Reza utilisent l'apprentissage de la photo pour aider les réfugiés dans le monde
Reza utilisent l'apprentissage de la photo pour aider les réfugiés dans le monde © Mohamed Ali Dia

Reza revient tout juste de Côte d’Ivoire. Il vient d’achever la première  formation montée avec  l’OIM, l’Organisation Internationale pour les Migrations, destinée  aux migrants qui ont abandonné leur espoir d’un ailleurs qui rebroussent  chemin et rentrent au pays.

Des ateliers plus humains que techniques

Par la photographie, Reza réapprend  à ces hommes et à ces femmes à retrouver leur place. Il souhaite leur permettre de porter un nouveau regard sur ce qui les entourent et ainsi sur eux-mêmes. "Ce que je fais, c'est de l'art-thérapie pour ces personnes qui reviennent blessées, meurtries. D'autres le font avec la peinture moi c'est avec la photo" annonce-t-il.
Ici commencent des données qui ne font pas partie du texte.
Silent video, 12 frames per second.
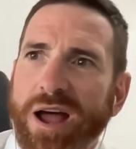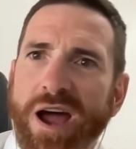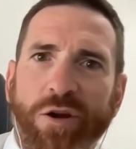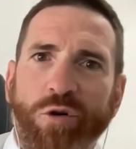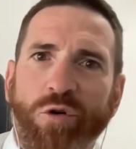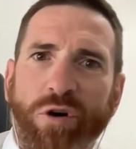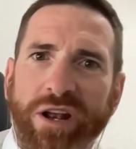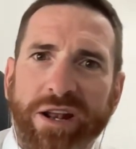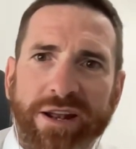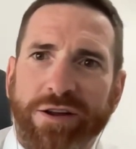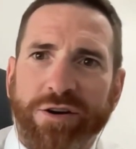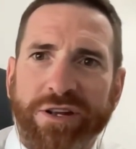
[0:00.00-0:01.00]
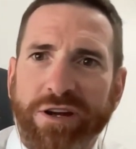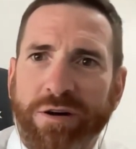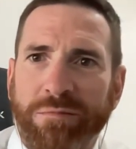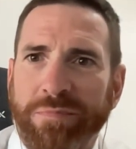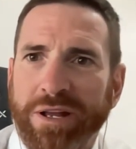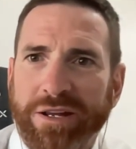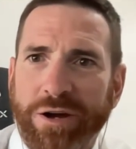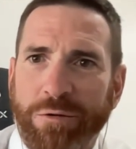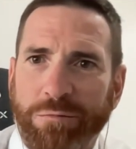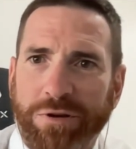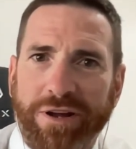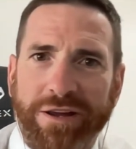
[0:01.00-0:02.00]
at all had any idea I'm about to go
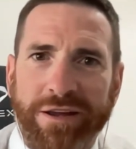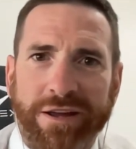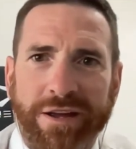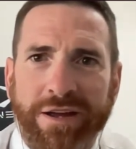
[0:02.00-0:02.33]
and play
Une première en Cote d'Ivoire 

L'atelier en Côte d'Ivoire était une première. Il y avait six participants dont trois réfugiés de 17 à 29 ans, deux hommes et une femme. Le premier jour, Reza se souvient que celle-ci restait sourde à toutes sollicitations, elle n'osait pas regarder en face. "On sentait un personnage malmené, cassé" et six jours après, appareil en main, elle était devenue quelqu'un de différent   

Des journalistes dans les stagiaires

Les trois autres participants étaient des journalistes venus approfondir leurs connaissances. Reza a souhaité monter ces sessions aussi pour eux. En effet, il a constaté qu'en Côte d'Ivoire mais aussi dans d'autres pays où il y a des migrants de retour, les journalistes ne relaient pas leur histoire. C'est un sujet tabou : "Les migrants ce ne sont que des chiffres". 

Avec cet atelier, Reza a pu créer des liens et donner un  visage à ces chiffres.

D'autres ateliers ailleurs dans le monde sont prévus.